The best of John Irving’s novels have a powerful narrative
impulse. You can’t stop reading them. One reason is that Irving plants clues about
what is to come. The anticipation or
dread pulls you along. This was
certainly the case with The World
According to Garp (1978) and A Prayer
for Owen Meany (1989). Added to this
narrative pull are his distinctive, sometimes lovable, sometimes eccentric
characters. The reader grows fond of
them, and this is certainly true of the leading character Juan Diego in Avenue of Mysteries (2015). This novel contains many elements from Irving’s
earlier novels: a dead mother, ambiguous concerns with religion, anticipation
of an event that is telegraphed from the beginning but that doesn’t happen
until the end, transsexuals, abortion, sex, an array of interesting characters.
I have read various discussions about whether Irving is a truly literary
novelist, or whether he was at his height simply a pop culture phenomenon,
popular in the same way that the Beatles are (or were) popular. Irving is certainly a “literary” writer, that
is, a serious novelist who explores with skill and finesse important ideas. His
method right now may not be fashionable, but being in fashion and being a
significant novelist are not related concepts.
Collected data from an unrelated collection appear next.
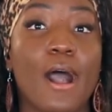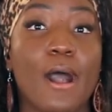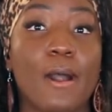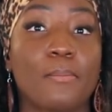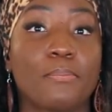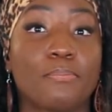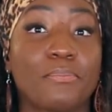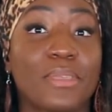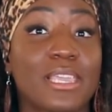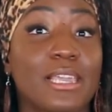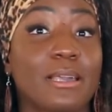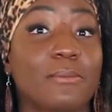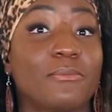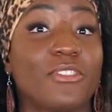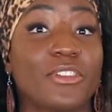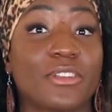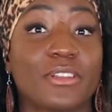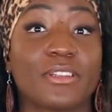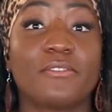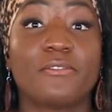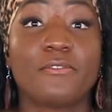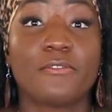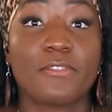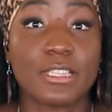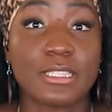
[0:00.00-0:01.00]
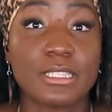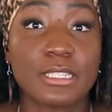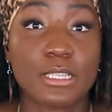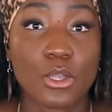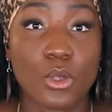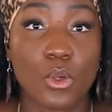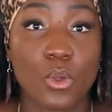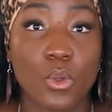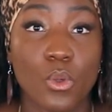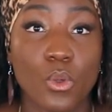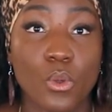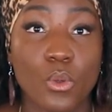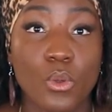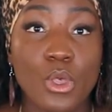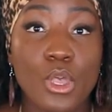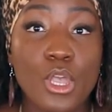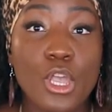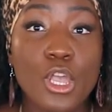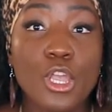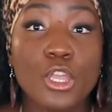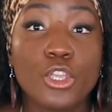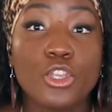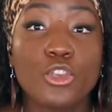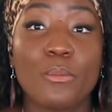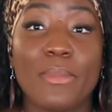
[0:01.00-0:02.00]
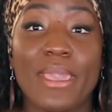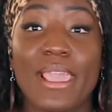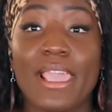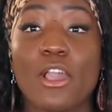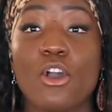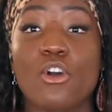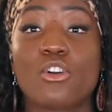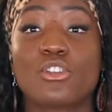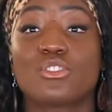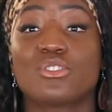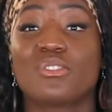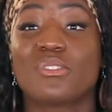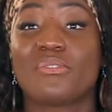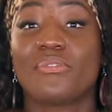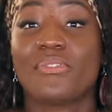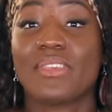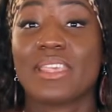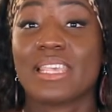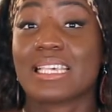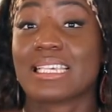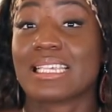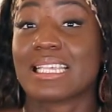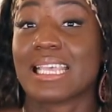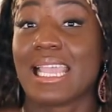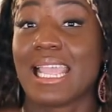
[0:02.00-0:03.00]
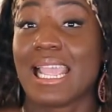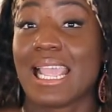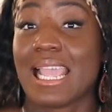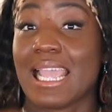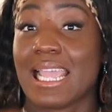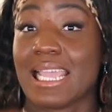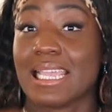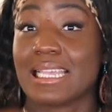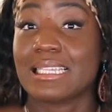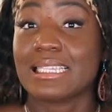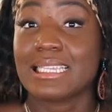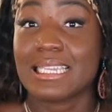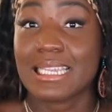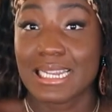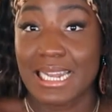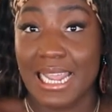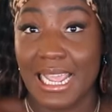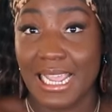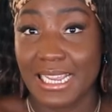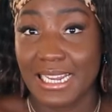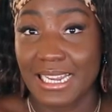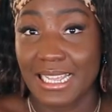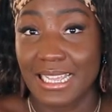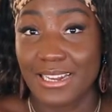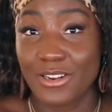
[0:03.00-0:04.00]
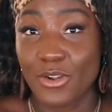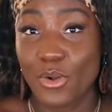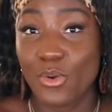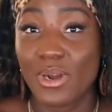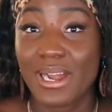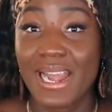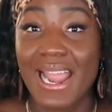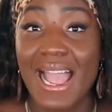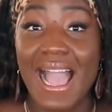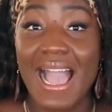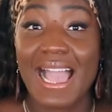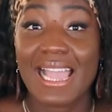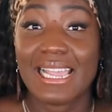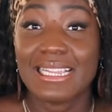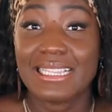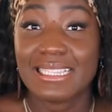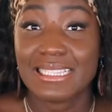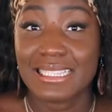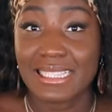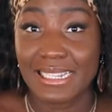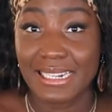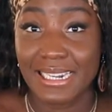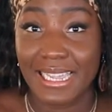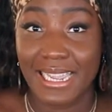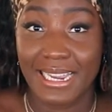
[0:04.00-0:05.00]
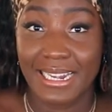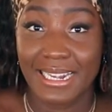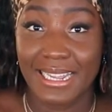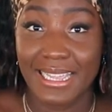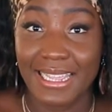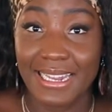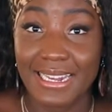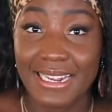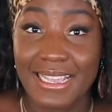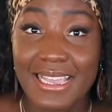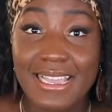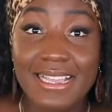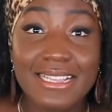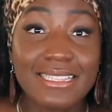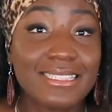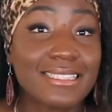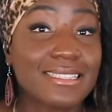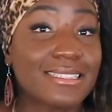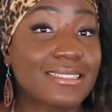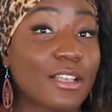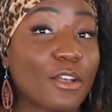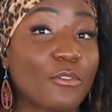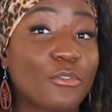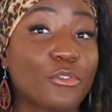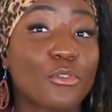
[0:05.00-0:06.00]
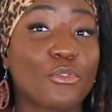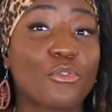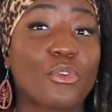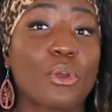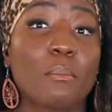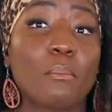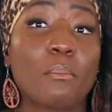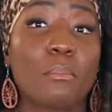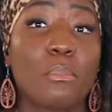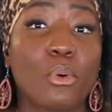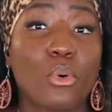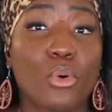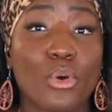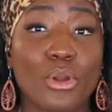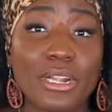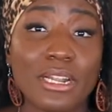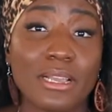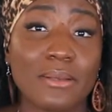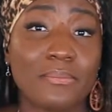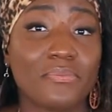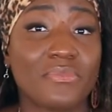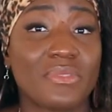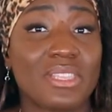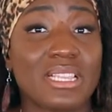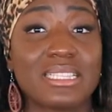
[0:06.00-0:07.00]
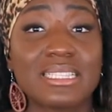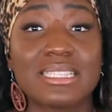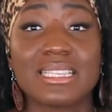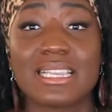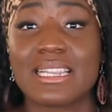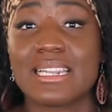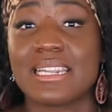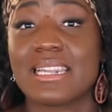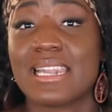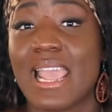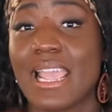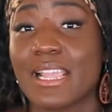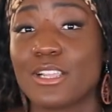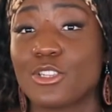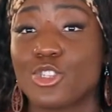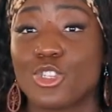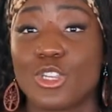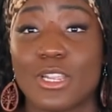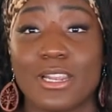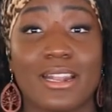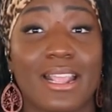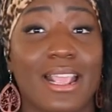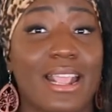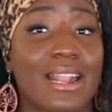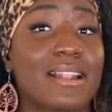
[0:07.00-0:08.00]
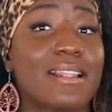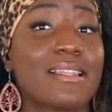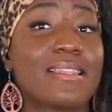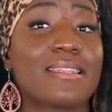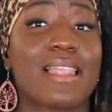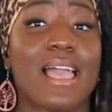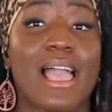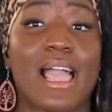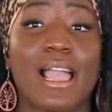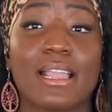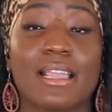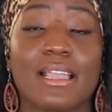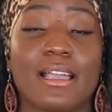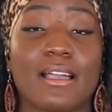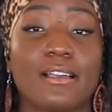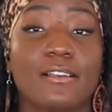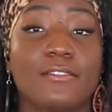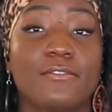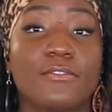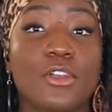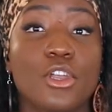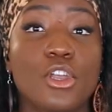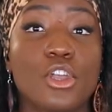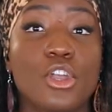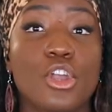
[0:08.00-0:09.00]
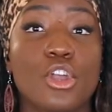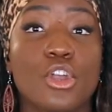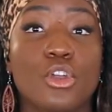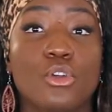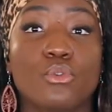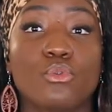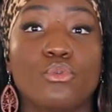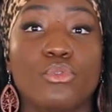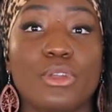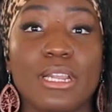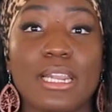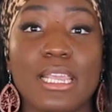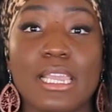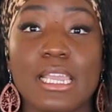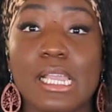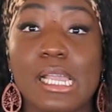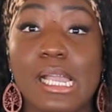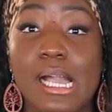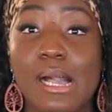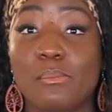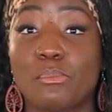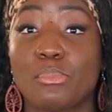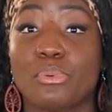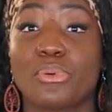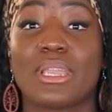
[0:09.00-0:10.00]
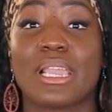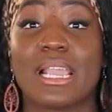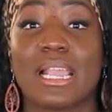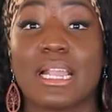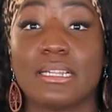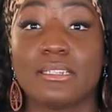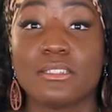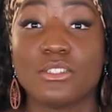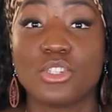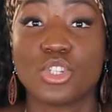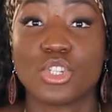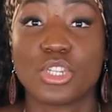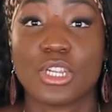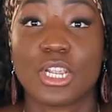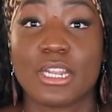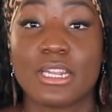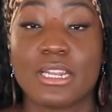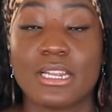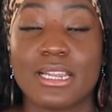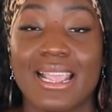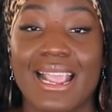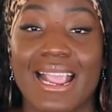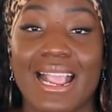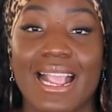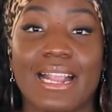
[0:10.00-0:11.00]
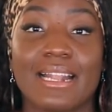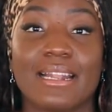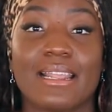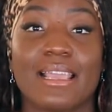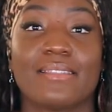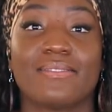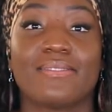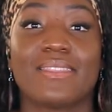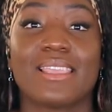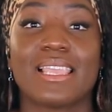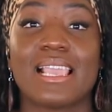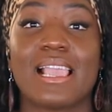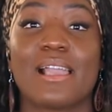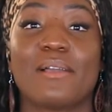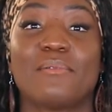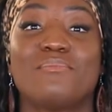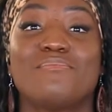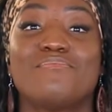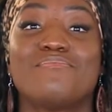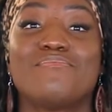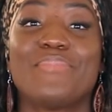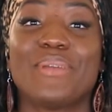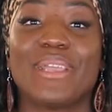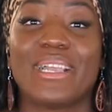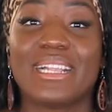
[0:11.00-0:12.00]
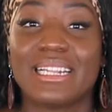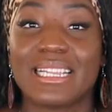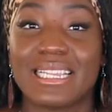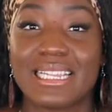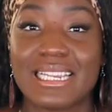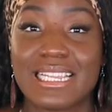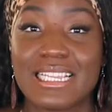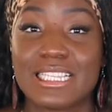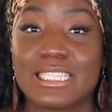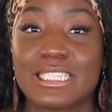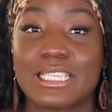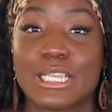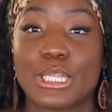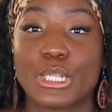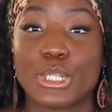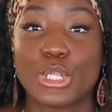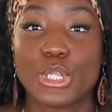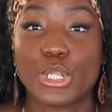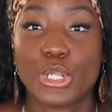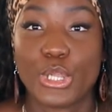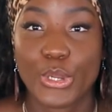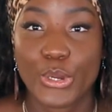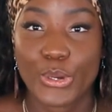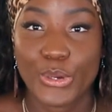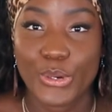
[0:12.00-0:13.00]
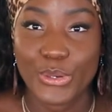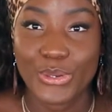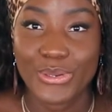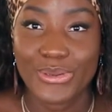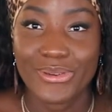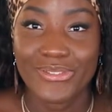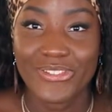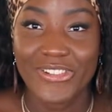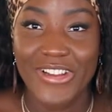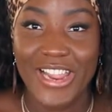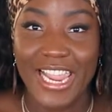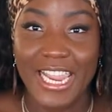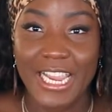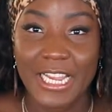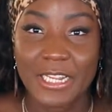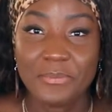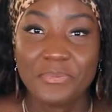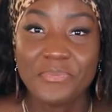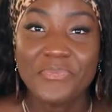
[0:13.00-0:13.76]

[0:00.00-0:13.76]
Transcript: become very physical. You may also feel alienated or isolated, suffer from boredom, disconnection, and lack of really comprehension and the ability to learn, right?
Juan Diego is a novelist who resembles Irving in a curious
sort of way. He has written a novel about abortion, and another about an Indian
circus, for example. He spends much time thinking back on his early life, and
it is easy to imagine that Irving may have examined through Juan Diego some of
his own concerns as a writer who has entered his later years. But in other ways
Juan Diego and Irving are not alike. The
novel moves back and forth in time between Juan’s early life in a Mexican
garbage dump and his later years as a highly successful novelist travelling to
a cemetery in the Philippines to pay homage to a man killed in the Second World
War. He doesn’t know the man’s name or
exactly where he is buried, which creates a challenge for him, but in making
this trip he is keeping a promise to a drunken hippy whom he knew in his early
days in Mexico. Avenue of Mysteries
does not describe Juan Diego’s middle years, only his life as a child and as an
older man.
Avenue of Mysteries has
a particular interest in religion, spirits, mindreading. Above all, it’s
interested in death. By the end, almost
everyone who has passed through its pages has died. Juan Diego dies. To say this is not to give anything away
since the novel hints at his future end from the beginning. He has stopped taking his beta blockers on a
regular basis, for instance, so as to increase the effectiveness of the Viagra
which he also takes. He grows increasingly fatigued, is sometimes confused,
feels nauseous—these are ominous signs. Irving
mentions the beta blockers often enough that it is too easy to describe them as
clumsy foreshadowings. He wants the
reader (I think) to notice these clues, to recognize that they are leading
towards Juan’s final mortal moments, to make them part of the novel. Life has
both a beginning and an end.
There is at least one miracle in the novel involving a
statue of the Virgin of Guadalupe. (Juan
is named after the farmer who first had a vision of the Virgin 400 years before.) Juan’s sister Lupe can read minds and
sometimes see the future. She speaks in
a garbled tongue that only Juan can understand—he serves as her translator.
There is a sacrifice (reminiscent of the one in Owen Meaney). Just as it was possible to find an underlying
Christian meaning in Owen Meany, we
can do the same in this novel. But there
are other religions at issue here: the Aztec religion, to which the Virgin of Guadalupe
may be related. And perhaps some strain
of Buddhism or Shintoism: two women—a mother and her daughter, both very lusty,
trail Juan throughout his travels in the novel, and at some points he realizes
they cast no shadow and produce no reflections in mirrors. The function of these woman and possibly
other elements reminded me of Haruki Murakami.
A highpoint is the scene in which Juan’s mother Esmerelda, a
simple-minded prostitute who works her trade near the garbage dump, dies while
cleaning the statue of the Virgin of Guadalupe.
The tone of this novel is light and whimsical. Despite its
subject, it is not dark.
The New York Times reviewer
wrote that “More often this novel is so life-affirming you want to hurl
yourself into bus traffic. The things that for a while were magical in Mr.
Irving’s writing long ago came to seem, instead, like tricks. From the reader’s
perspective, this is magic ordealism.”[1] I
disagreed with this review, which while not entirely dismissing the novel disparaged
its methods and messages as too obvious and hackneyed. Irving may be following a formula of sorts
that worked for him in his earlier novels, but it does not fail him in Avenue of Mysteries. Juan Diego is a remarkable character.